Data Ethics Club meeting 31-01-24, 1pm UK time#

Meeting info#

Description#

You’re welcome to join us for our next Data Ethics Club meeting on 31st January 2024 at 1pm UK time. You don’t need to register, just pop in. This time we’re going to read a Washington Post Article called Duolingo cuts workers as it relies more on AI by Gerrit De Vynck, which is about how AI is being used at popular language learning site Duolingo. It’s a pretty short one at ~1200 words, which is handy if you’re in a late January time crunch, but we’ve also summarised it below too.

Thank you to Huw for suggesting this week’s content, and Amy for writing our summary and discussion questions!

Summary#

Throughout 2023, an undisclosed number of contractors working for Duolingo had their jobs terminated across dozens of different language programmes. These accounted for around 10% of Duolingo’s total contractors, and were primarily those writing lessons and translating phrases between languages.

Prior to this, since OpenAI’s release of ChatGPT, many companies have begun using these tools to replace copywriters and editors, among other roles.

Duolingo had initially told employees that they wouldn’t be replaced with AI, and are still maintaining that no full sentences generated by AI have been put into any of their courses, but former contractors have said that the quality of lessons has dropped considerably, with far more errors in the app’s content.

Duolingo have instead stated that AI is being used to “increase productivity and efficiency” to improve courses faster, due to their user base having grown by nearly 50% in the last year up to over 80 million, rather than to replace “the expertise of human experts”.

AI in translation is not new - long before the release of ChatGPT, Google was using early versions of the technology to improve Google Translate’s accuracy.

A criticism of Duolingo’s approach is that many contractors were not approached with offers of internal roles when they were laid off. While big tech developments like this create whole classes of new jobs, these use very different skillsets to the work of human translators, writers and editors whose roles are being replaced. Worldwide, it has been found that the number of adverts for freelance “automation-prone” roles fell by 21% after the introduction of ChatGPT.
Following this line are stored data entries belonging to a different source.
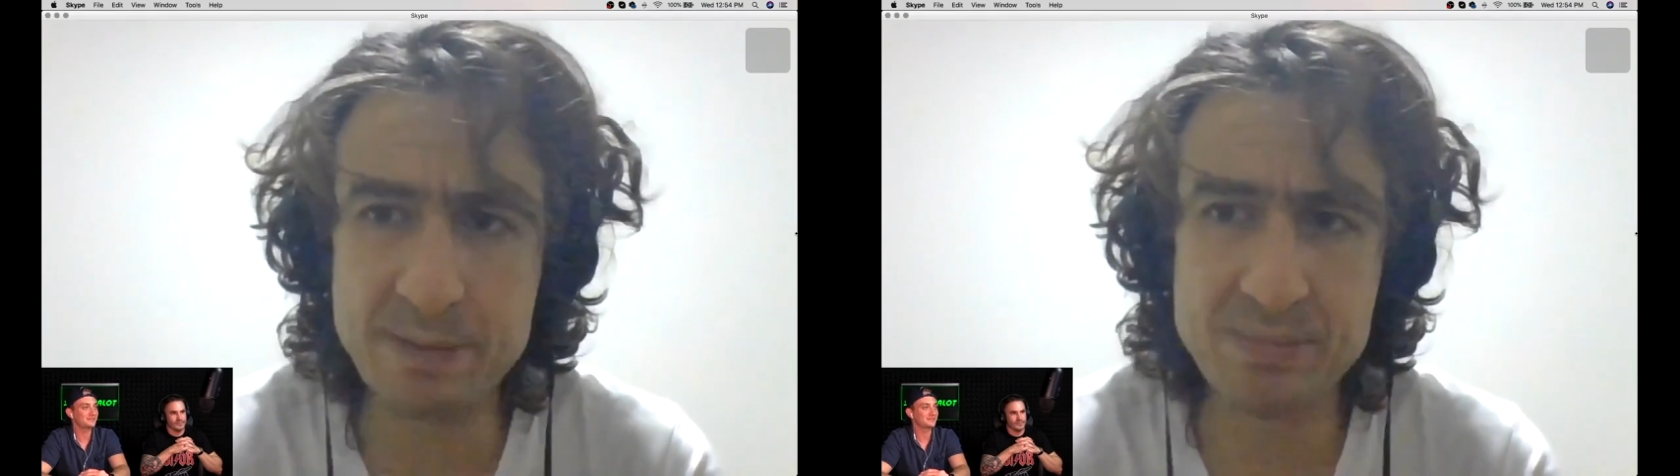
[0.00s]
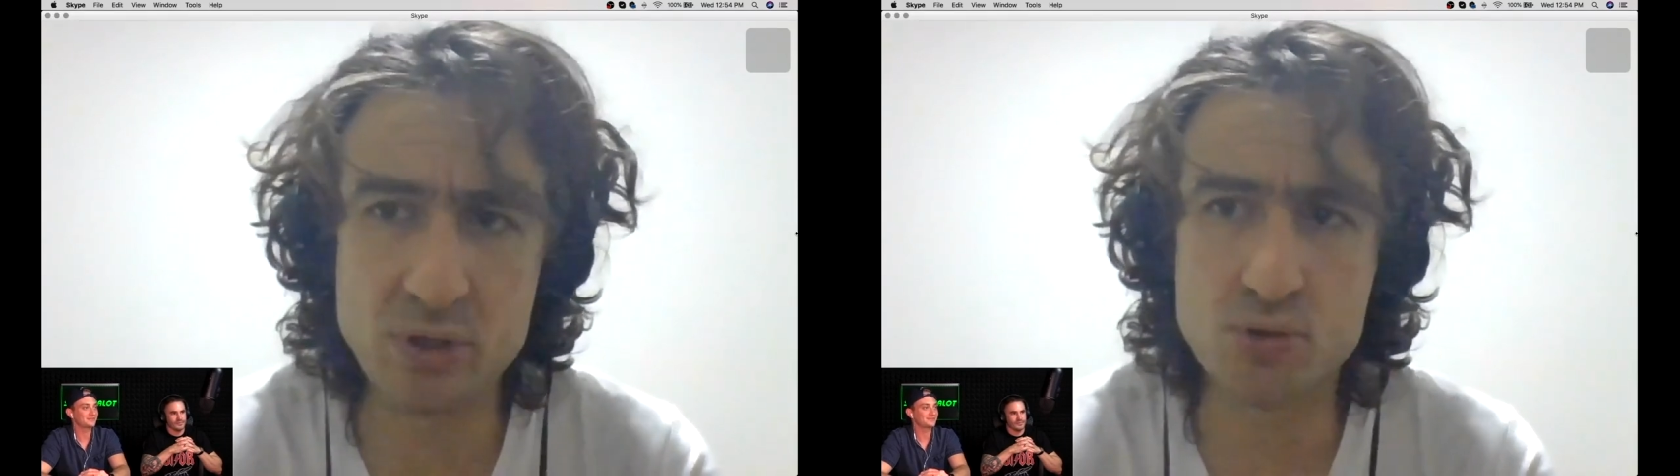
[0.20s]

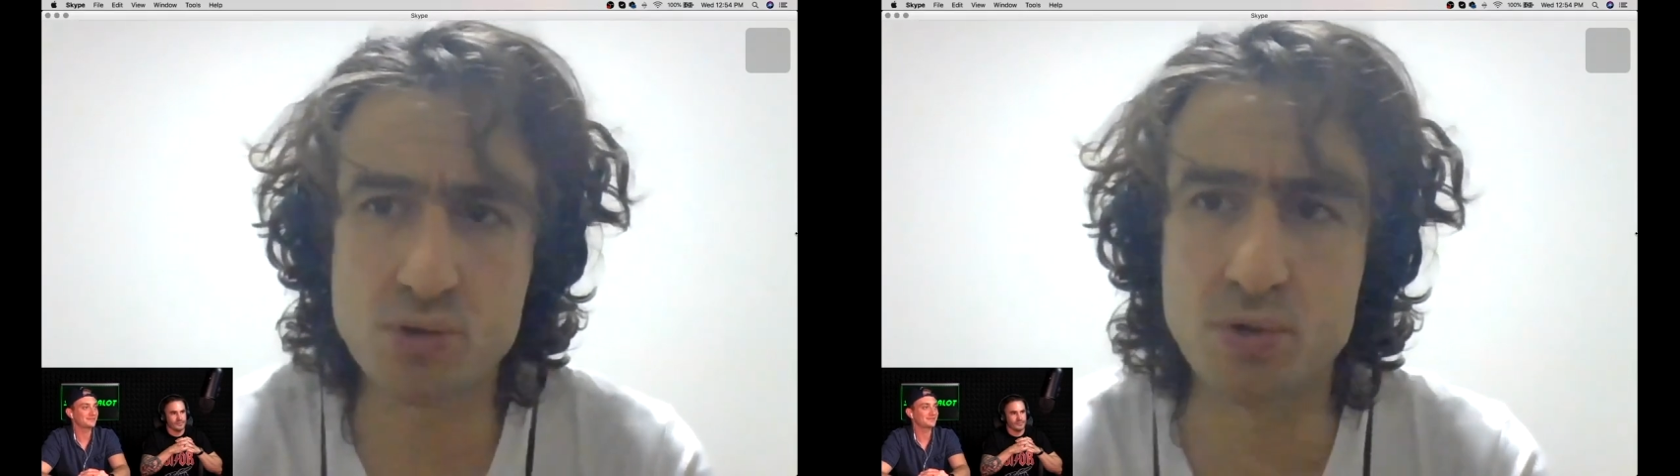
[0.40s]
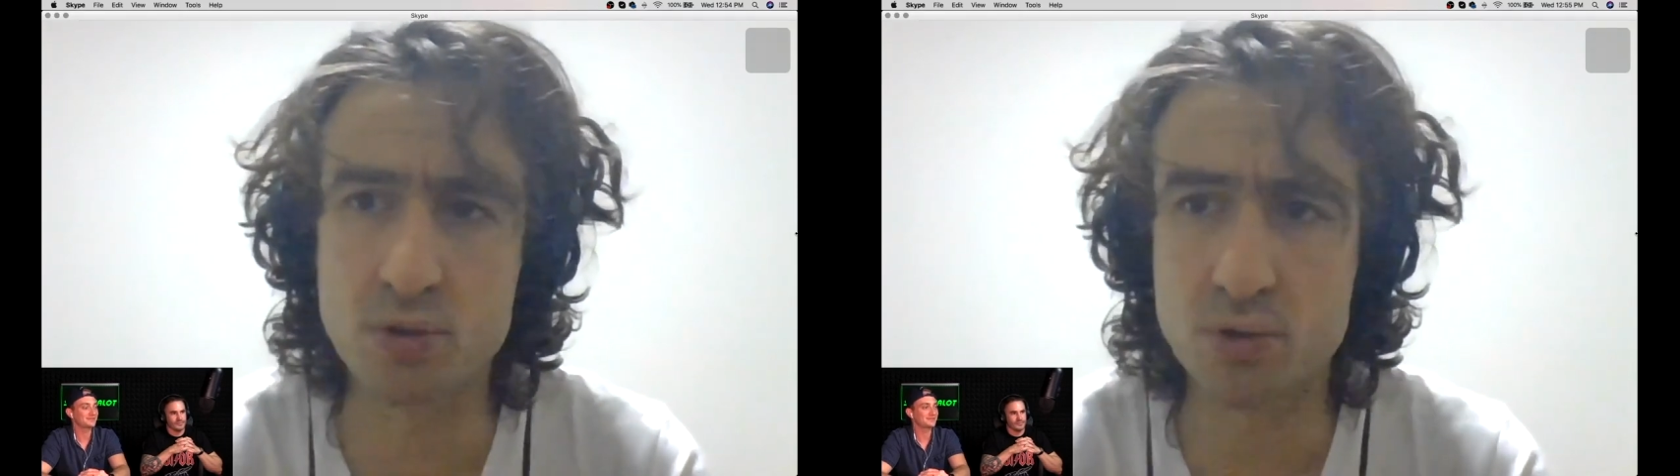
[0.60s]
people
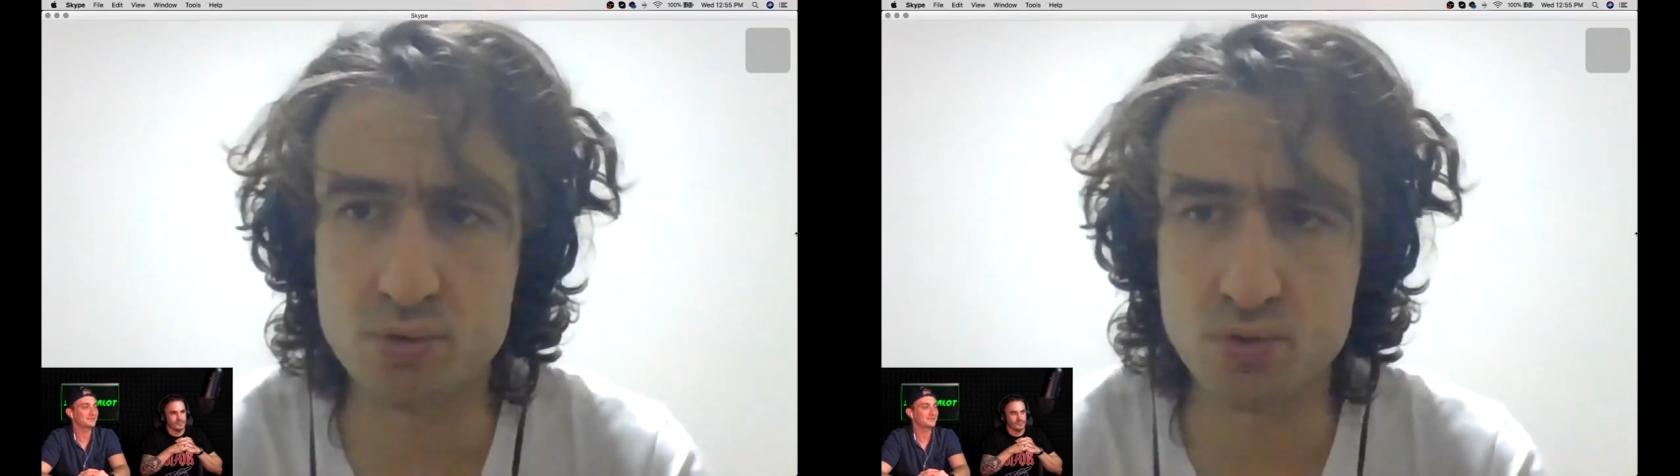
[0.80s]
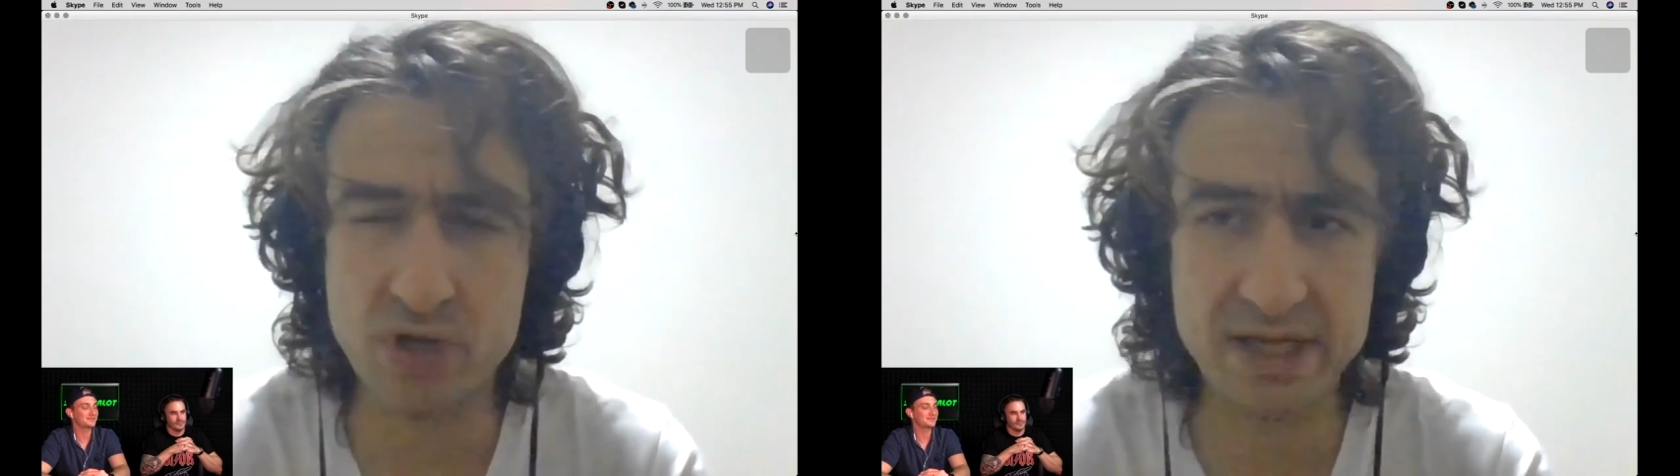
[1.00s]

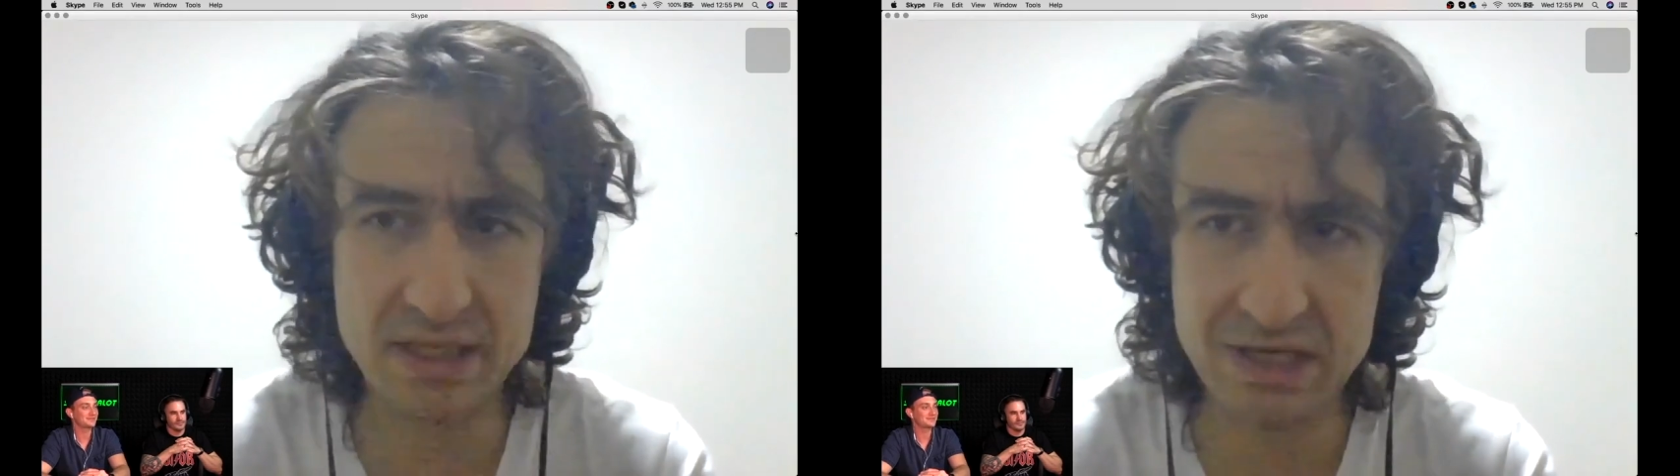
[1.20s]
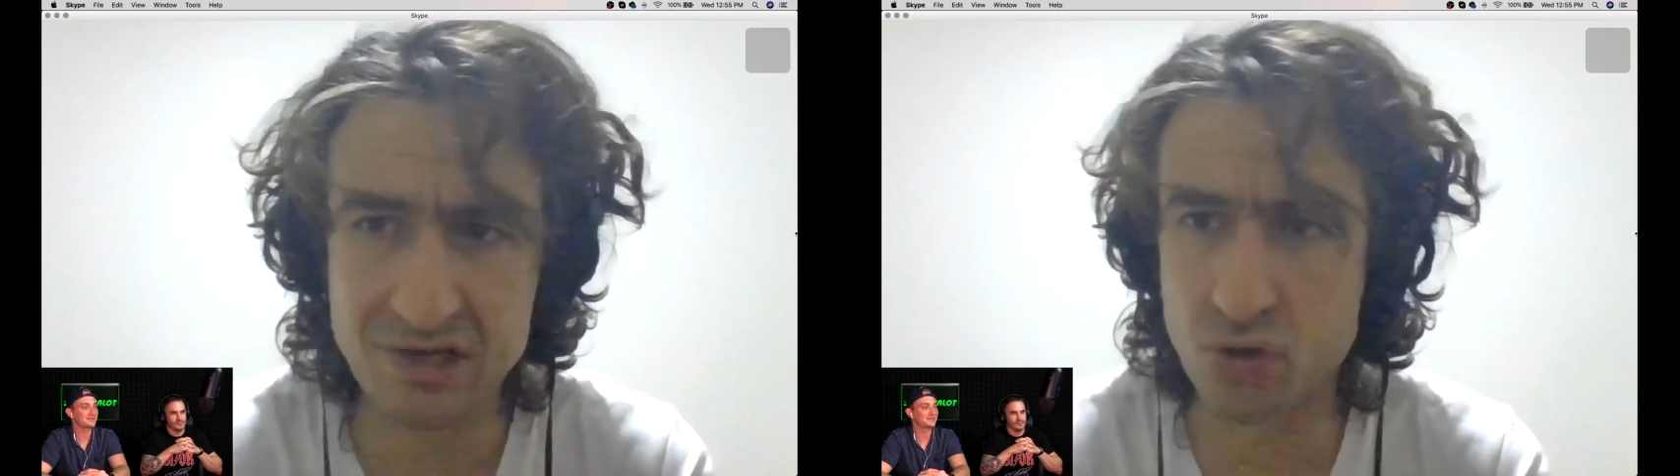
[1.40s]
to try
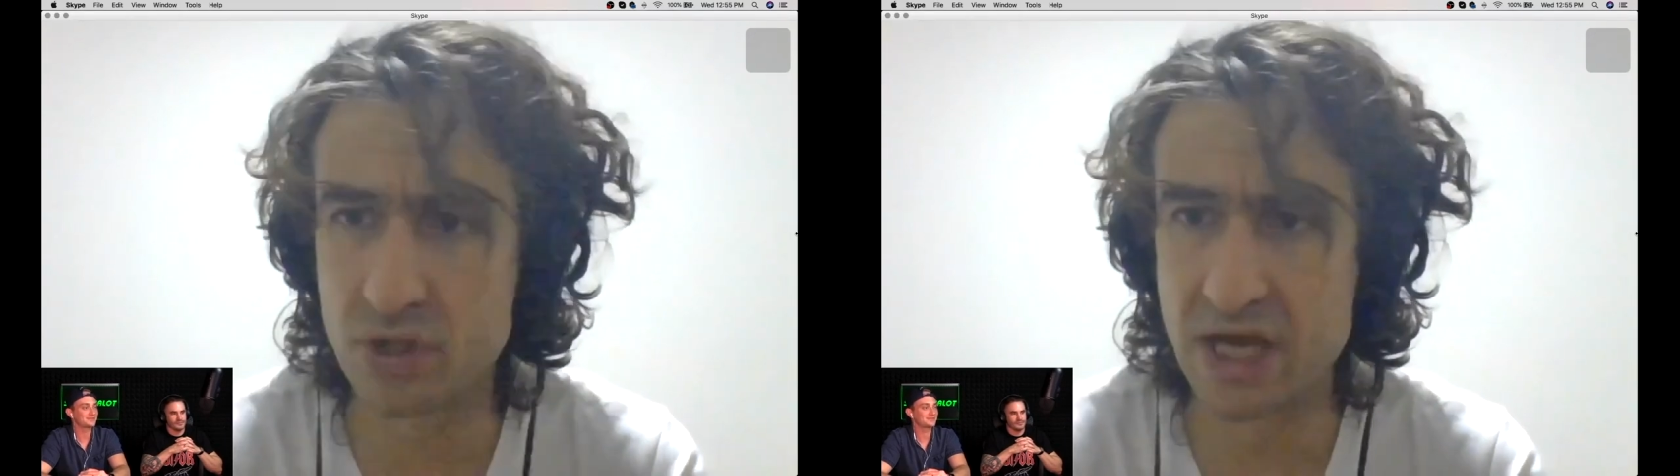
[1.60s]
their own.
Contract workers who were not fired by Duolingo have seen their roles shift to reviewing AI-generated content, an anonymous current employee has said. While the content being created by AI isn’t currently up to Duolingo’s standards for release, there is the chance that as tools keep being refined and improved, the need for these reviewers could be removed too, putting further jobs at risk.

Discussion points#

There will be time to talk about whatever we like, relating to the paper, but here are some specific questions to think about while you’re reading. Questions:

  1. Should companies be upheld to legal and ethical requirements to notify their employees that they are looking into AI-driven solutions to replace their roles? How would this work in practice?

  2. Are there any circumstances where it could be considered ethical to lay off a small proportion of employees within a company for the benefit of the wider organisation?

  3. Legislation and guidance around AI regulation such as the UK’s National AI strategy focuses on the creation of new jobs to integrate AI, rather than the protection of existing ones - what more should be done at this level and at a corporate level to support this?

  4. What other job roles are at risk of content creation professionals being replaced by reliance on AI chatbots? Should companies have to be transparent publicly about their use of AI?

Bonus question - for anyone who uses Duolingo, have you noticed any difference in the quality of the phrases and lessons in the last six months or so? Are there other apps, products and services you’ve noticed dip in quality due to AI?